I’m not a ‘worse’ person because my parents aren’t married
They’re the happiest couple I know
There’s a nice headline on page 11 of The Daily Mail today, which goes like: “What a shock! Children who have married parents thrive”.
Beneath the smug dig, the article explains that a major government report has found that children do worse if they are brought up by a lone parent, or by parents who are not married. Apparently the report presents powerful fresh evidence that a couple that commits to each other with a wedding is more likely to have a successful family.
The Office for National Statistics estimates that 42 per cent of marriages end in divorce, and over 130,000 marriages broke down in 2013, the last year for which figures are available. Meanwhile, the number of couples living together and having children has more than doubled since the mid-1990s.

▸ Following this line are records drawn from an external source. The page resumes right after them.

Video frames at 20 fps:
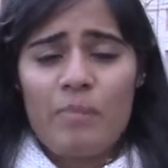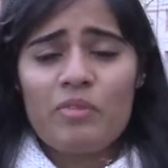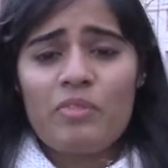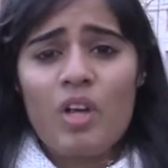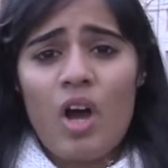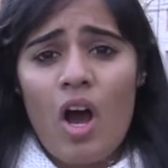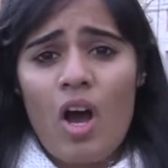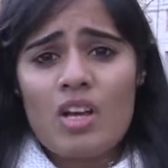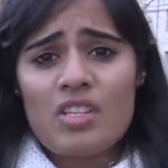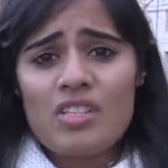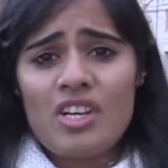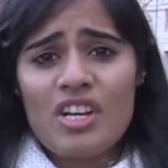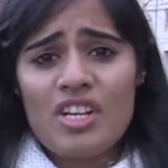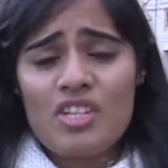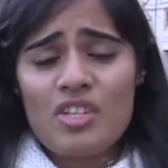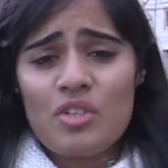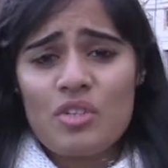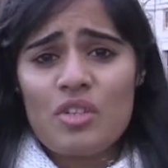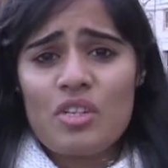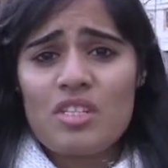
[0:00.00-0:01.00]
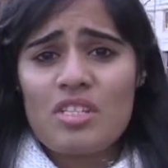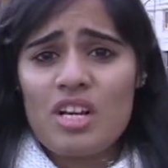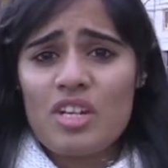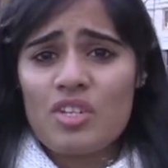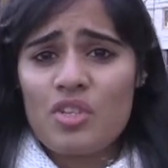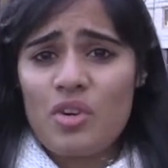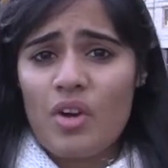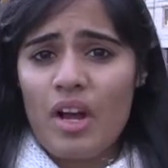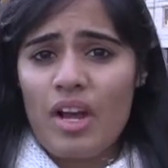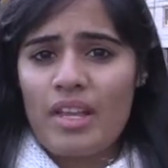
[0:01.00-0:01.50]
The horse carriage owners are
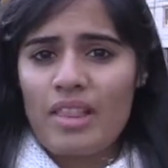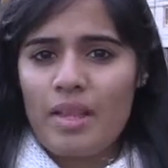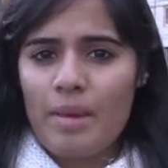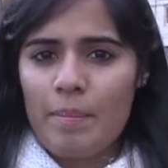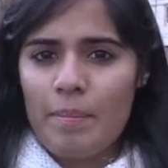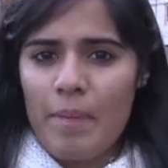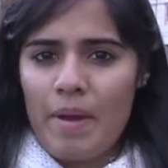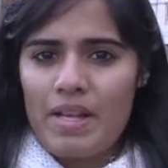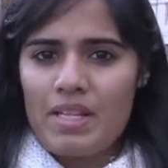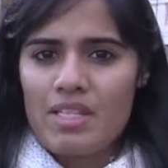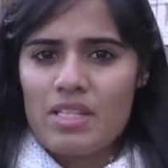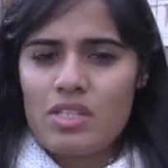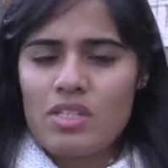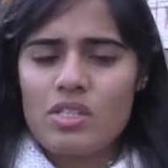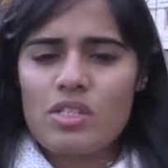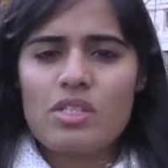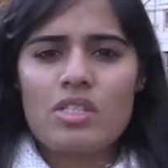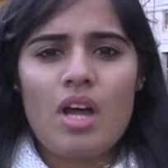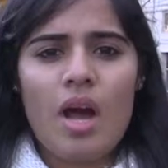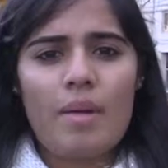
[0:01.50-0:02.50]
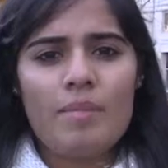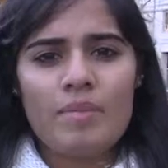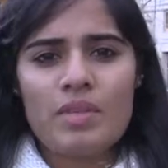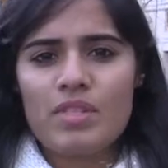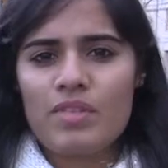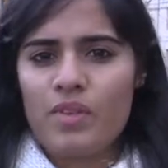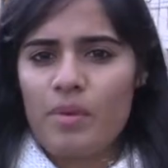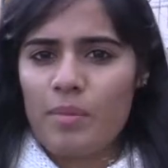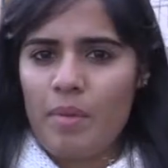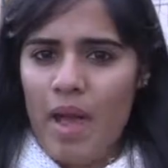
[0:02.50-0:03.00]
trying their best to stop
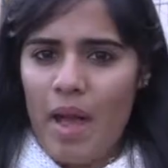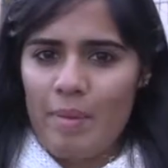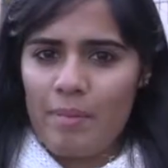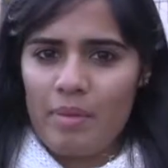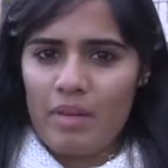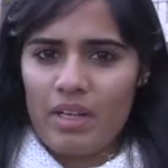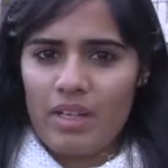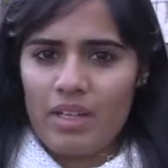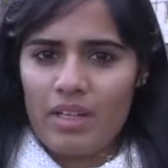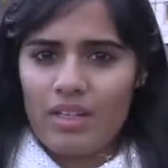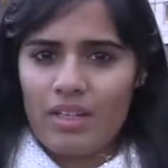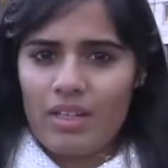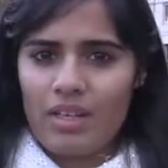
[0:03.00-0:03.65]
this from happening.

Now, my parents fall into the latter bracket. They’ve been together for 35 years, they’ve had two kids, and somehow they manage to watch Countryfile every Sunday night without killing each other. Together, they’ve steered two irritating children through all the big dramas of individuation – you know, being a teenager, knockabout encounters with alcohol, sex, drugs, the occasional bout of illness – and made it through, all without a ring on the other’s finger, or some tax breaks. They’re by far the happiest couple I know: the most secure, the least likely to breakdown.
You, the government, its researchers, can hand me the fattest wedge of data, the lengthiest reports to show that children born “out of wedlock” (lol) won’t thrive or be successful. Fine. I’ll still call bullshit.
Because I know what every other kid from a home like this knows – marriage isn’t important any more. It doesn’t confer legitimacy on anything. It’s an outdated, likely flawed concept. It’s expensive to do, creates pressure to maintain, and is almost always about pleasing other people, rather than making the couple at the heart of it happy.
Today, 40 per cent of children in the west are born “illegitimately”. It’s a number that continues to rise. Justin Bieber is one of them, and I feel like us bastards are going to turn out more like him than Jon Snow.